My friend and business mentor, Alan, laughed last week when I reminded him of this story.

We sat down and broke bread for the first time in 15 years. Nearly 30 years ago, when I lived in Cleveland, I left the practice of law to start a business. My new "company" — which consisted of a telephone and me — recruited attorneys for law firms and corporations. I knew nothing about headhunting other than an article I read in a trade magazine that inspired me to try it.

So I left a comfortable, well-paying job to go into a less comfortable, even more competitive, high-risk field. I knew a lot about lawyers, but nothing about business, especially the business of recruitment.

Alan, on the other hand, started a search firm some 15 years earlier. He soon ran the largest management recruiting firm in the world, with hundreds of offices in many countries. Through the friend of a friend, Alan heard about me, and called me for lunch. Alan Schonberg, the chief executive officer of Management Recruiters International, the Warren Buffett/McDonald's of search firms, wants to have lunch with me?
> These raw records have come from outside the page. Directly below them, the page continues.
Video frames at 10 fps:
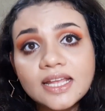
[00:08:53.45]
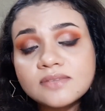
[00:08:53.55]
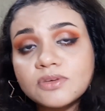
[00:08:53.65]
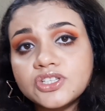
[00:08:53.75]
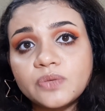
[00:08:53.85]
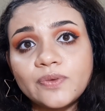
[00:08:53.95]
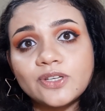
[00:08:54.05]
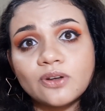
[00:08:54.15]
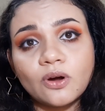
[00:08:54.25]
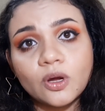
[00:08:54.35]
then the next
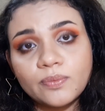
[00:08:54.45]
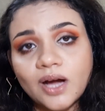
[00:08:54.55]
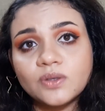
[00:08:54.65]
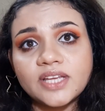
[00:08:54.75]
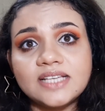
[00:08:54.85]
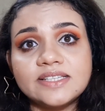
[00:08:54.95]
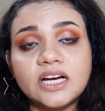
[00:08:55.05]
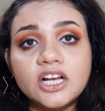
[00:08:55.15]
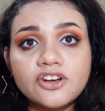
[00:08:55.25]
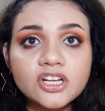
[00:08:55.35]
machine we talk about
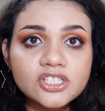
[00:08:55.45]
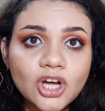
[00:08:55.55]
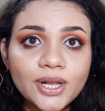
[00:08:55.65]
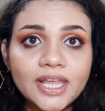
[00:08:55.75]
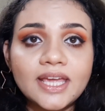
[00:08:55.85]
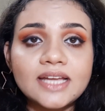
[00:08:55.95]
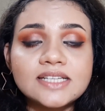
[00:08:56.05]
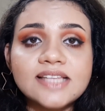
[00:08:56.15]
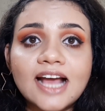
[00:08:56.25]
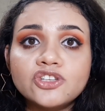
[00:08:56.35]
is the
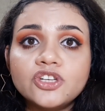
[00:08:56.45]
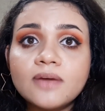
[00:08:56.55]
ultrasonic it is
We sat down, and I immediately liked him. He liked me, and told me later that he saw great potential in me, provided I learned quickly and avoided mistakes. He taught me about recruiting, sales, hiring and firing, how to price services, accounting, bookkeeping and marketing. More importantly, he taught me that success in business, as in life, requires character, confidence, consistency, commitment and courage. "It's a marathon, not a sprint," he told me repeatedly.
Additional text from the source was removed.